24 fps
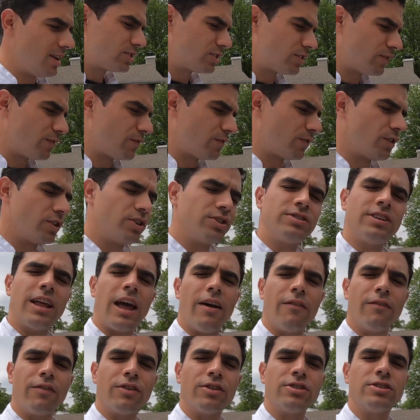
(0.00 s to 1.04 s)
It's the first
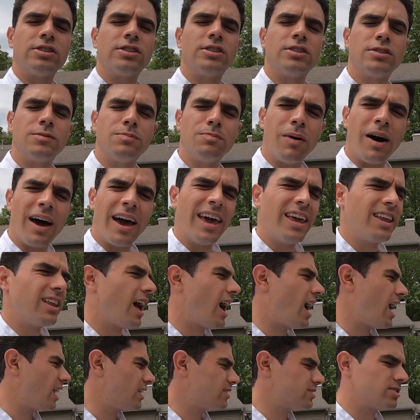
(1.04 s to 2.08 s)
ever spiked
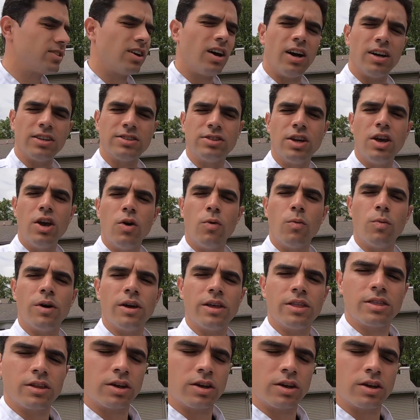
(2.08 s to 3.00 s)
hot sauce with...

==

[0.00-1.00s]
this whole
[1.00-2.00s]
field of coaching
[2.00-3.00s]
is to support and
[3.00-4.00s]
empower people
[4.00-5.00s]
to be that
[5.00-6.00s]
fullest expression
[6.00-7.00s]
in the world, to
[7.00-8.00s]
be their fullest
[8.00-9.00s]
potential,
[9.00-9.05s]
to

...

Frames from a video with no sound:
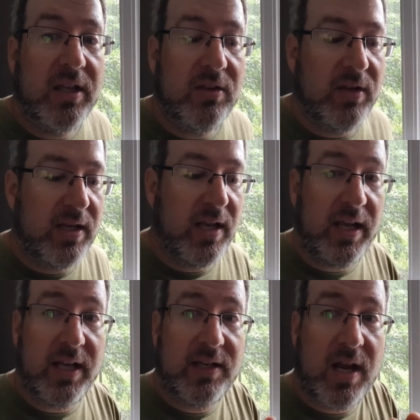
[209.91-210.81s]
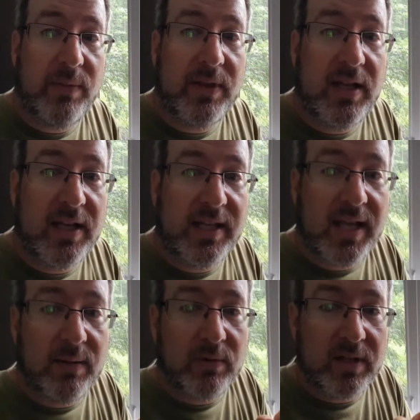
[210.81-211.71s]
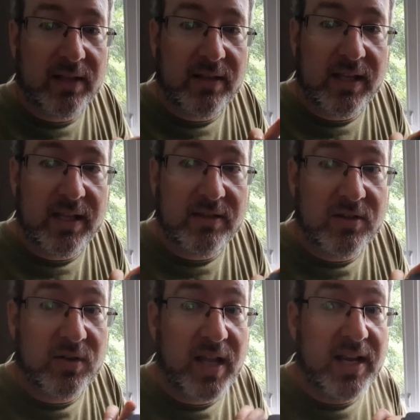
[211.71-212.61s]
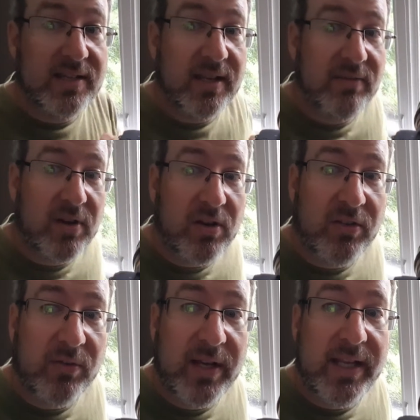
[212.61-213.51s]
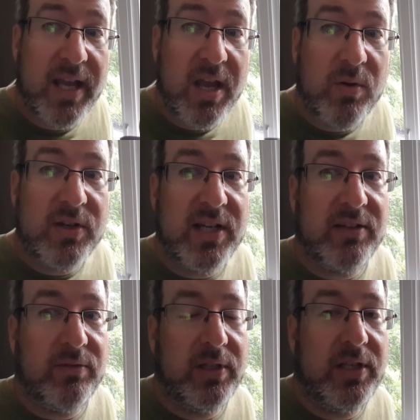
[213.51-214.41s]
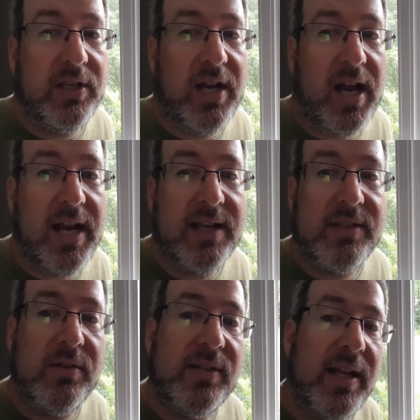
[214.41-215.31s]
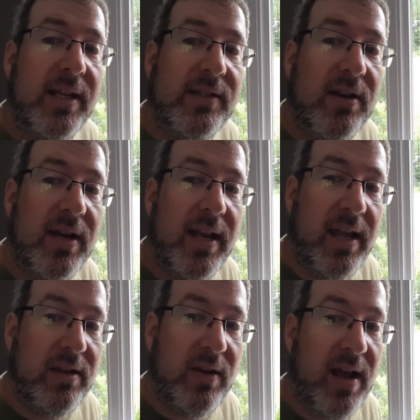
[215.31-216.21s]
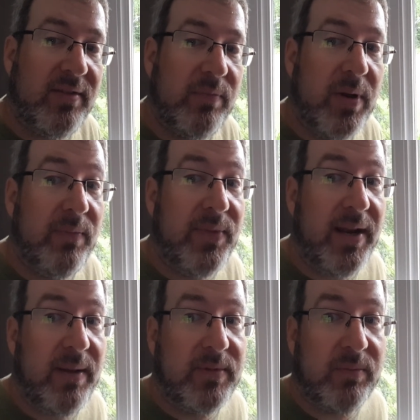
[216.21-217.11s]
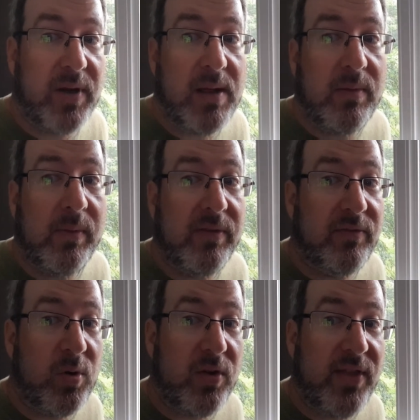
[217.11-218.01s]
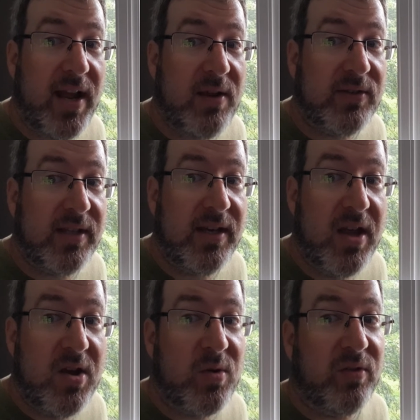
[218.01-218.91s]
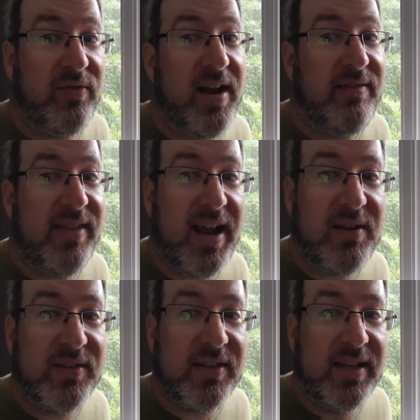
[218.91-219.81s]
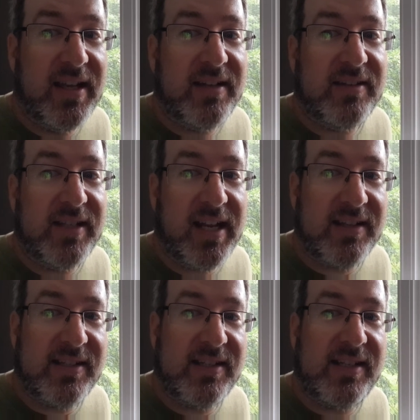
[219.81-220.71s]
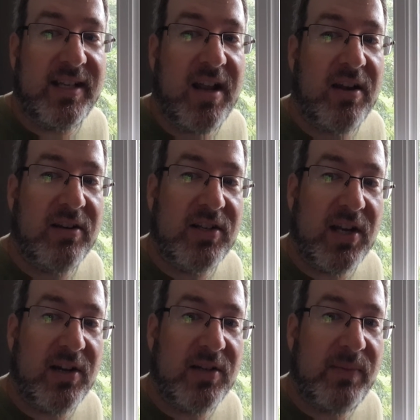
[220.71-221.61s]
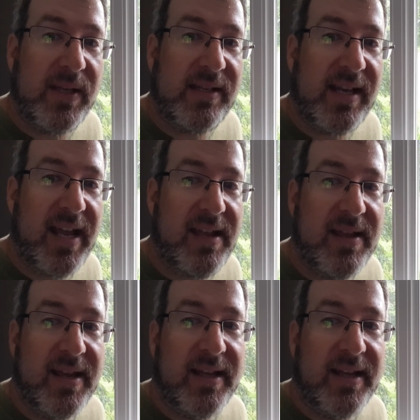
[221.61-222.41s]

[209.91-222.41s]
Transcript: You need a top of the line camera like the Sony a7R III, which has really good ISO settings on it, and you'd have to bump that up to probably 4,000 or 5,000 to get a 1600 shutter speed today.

**Problem to work on**
Each line from the one that contains "[217.11-218.01s]" down to the one that contains "Transcript: You need" is to be returned exactly as it stands above, both ends included, with pictures removed.

**Result for this exercise**
[217.11-218.01s]
[218.01-218.91s]
[218.91-219.81s]
[219.81-220.71s]
[220.71-221.61s]
[221.61-222.41s]

[209.91-222.41s]
Transcript: You need a top of the line camera like the Sony a7R III, which has really good ISO settings on it, and you'd have to bump that up to probably 4,000 or 5,000 to get a 1600 shutter speed today.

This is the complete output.